Copy the records below, from the line containing "(724.03 s to 724.93 s)" through the last line; leave out pictures.

******************************

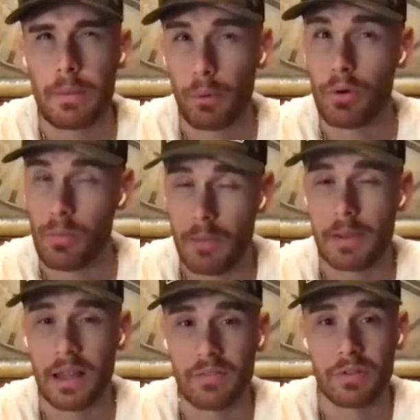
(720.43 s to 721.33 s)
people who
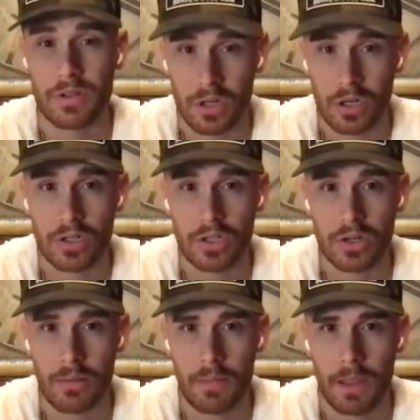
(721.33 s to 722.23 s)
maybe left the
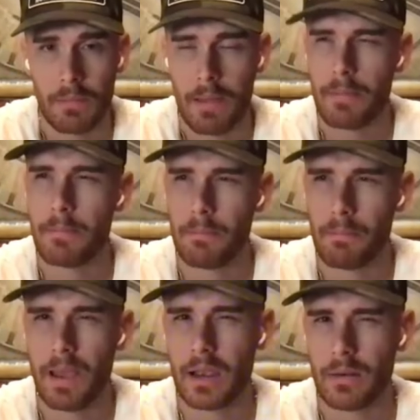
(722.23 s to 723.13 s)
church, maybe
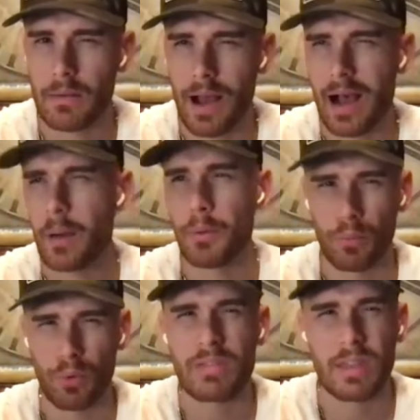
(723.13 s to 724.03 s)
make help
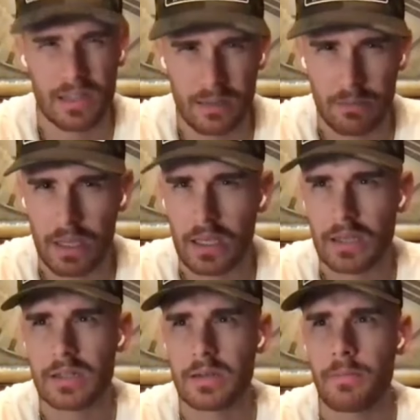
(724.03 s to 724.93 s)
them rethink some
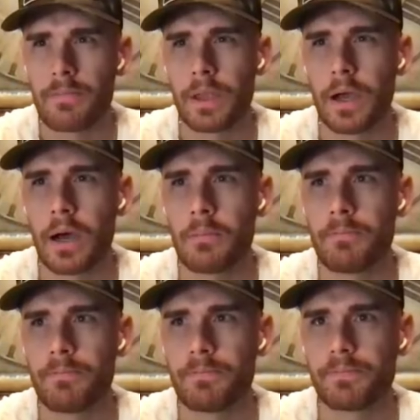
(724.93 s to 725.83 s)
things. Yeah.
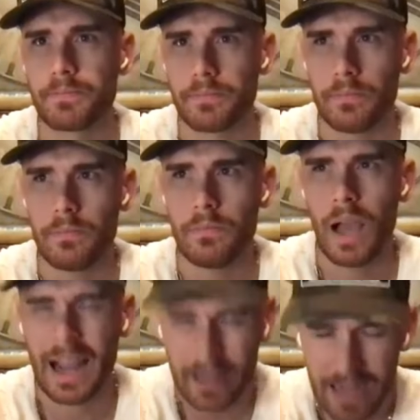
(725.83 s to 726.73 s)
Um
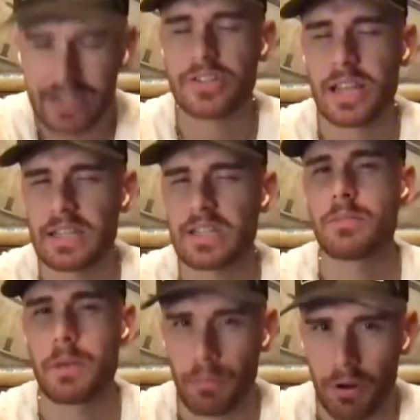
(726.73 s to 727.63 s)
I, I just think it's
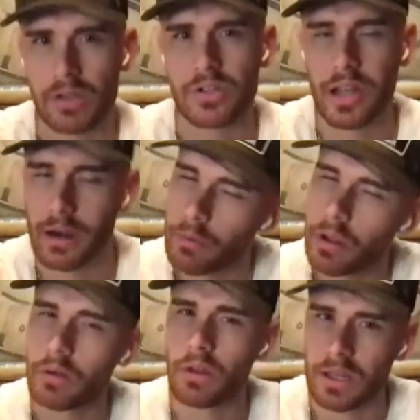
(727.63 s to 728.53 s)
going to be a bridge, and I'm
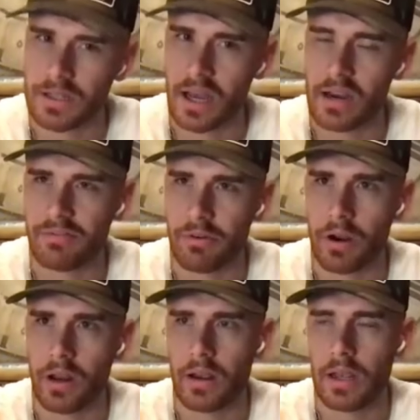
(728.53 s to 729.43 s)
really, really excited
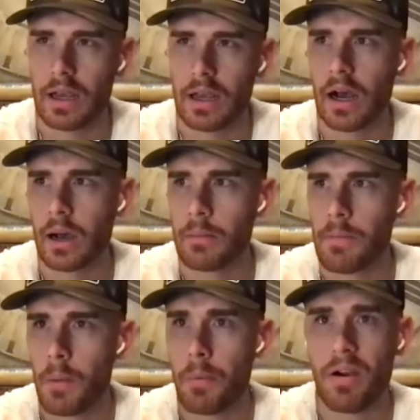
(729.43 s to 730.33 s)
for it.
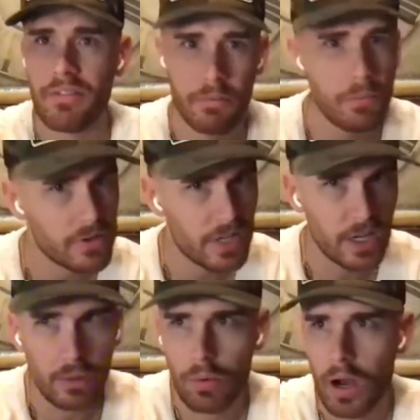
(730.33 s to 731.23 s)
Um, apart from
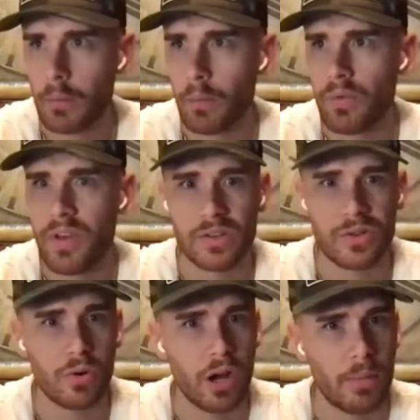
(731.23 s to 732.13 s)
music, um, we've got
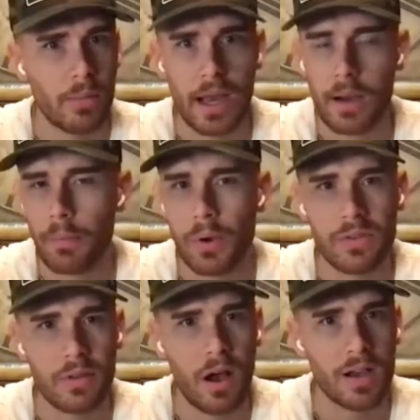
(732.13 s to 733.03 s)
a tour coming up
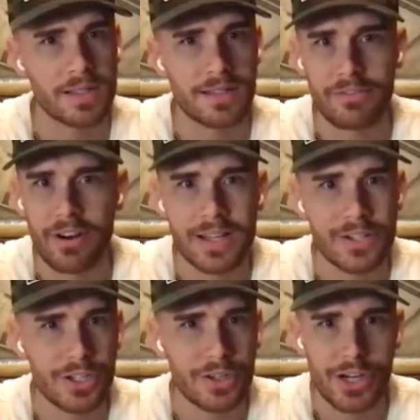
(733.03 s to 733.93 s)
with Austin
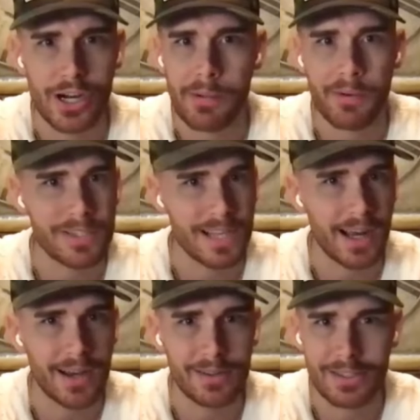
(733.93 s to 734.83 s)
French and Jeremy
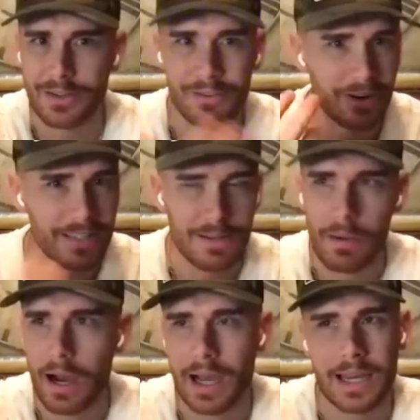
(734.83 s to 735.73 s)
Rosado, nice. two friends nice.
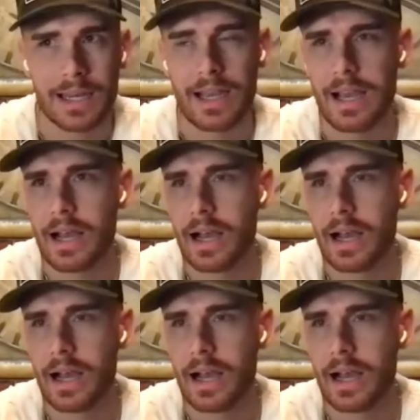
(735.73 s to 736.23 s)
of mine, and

******************************

» **WRITTEN ANSWER**:
(724.03 s to 724.93 s)
them rethink some
(724.93 s to 725.83 s)
things. Yeah.
(725.83 s to 726.73 s)
Um
(726.73 s to 727.63 s)
I, I just think it's
(727.63 s to 728.53 s)
going to be a bridge, and I'm
(728.53 s to 729.43 s)
really, really excited
(729.43 s to 730.33 s)
for it.
(730.33 s to 731.23 s)
Um, apart from
(731.23 s to 732.13 s)
music, um, we've got
(732.13 s to 733.03 s)
a tour coming up
(733.03 s to 733.93 s)
with Austin
(733.93 s to 734.83 s)
French and Jeremy
(734.83 s to 735.73 s)
Rosado, nice. two friends nice.
(735.73 s to 736.23 s)
of mine, and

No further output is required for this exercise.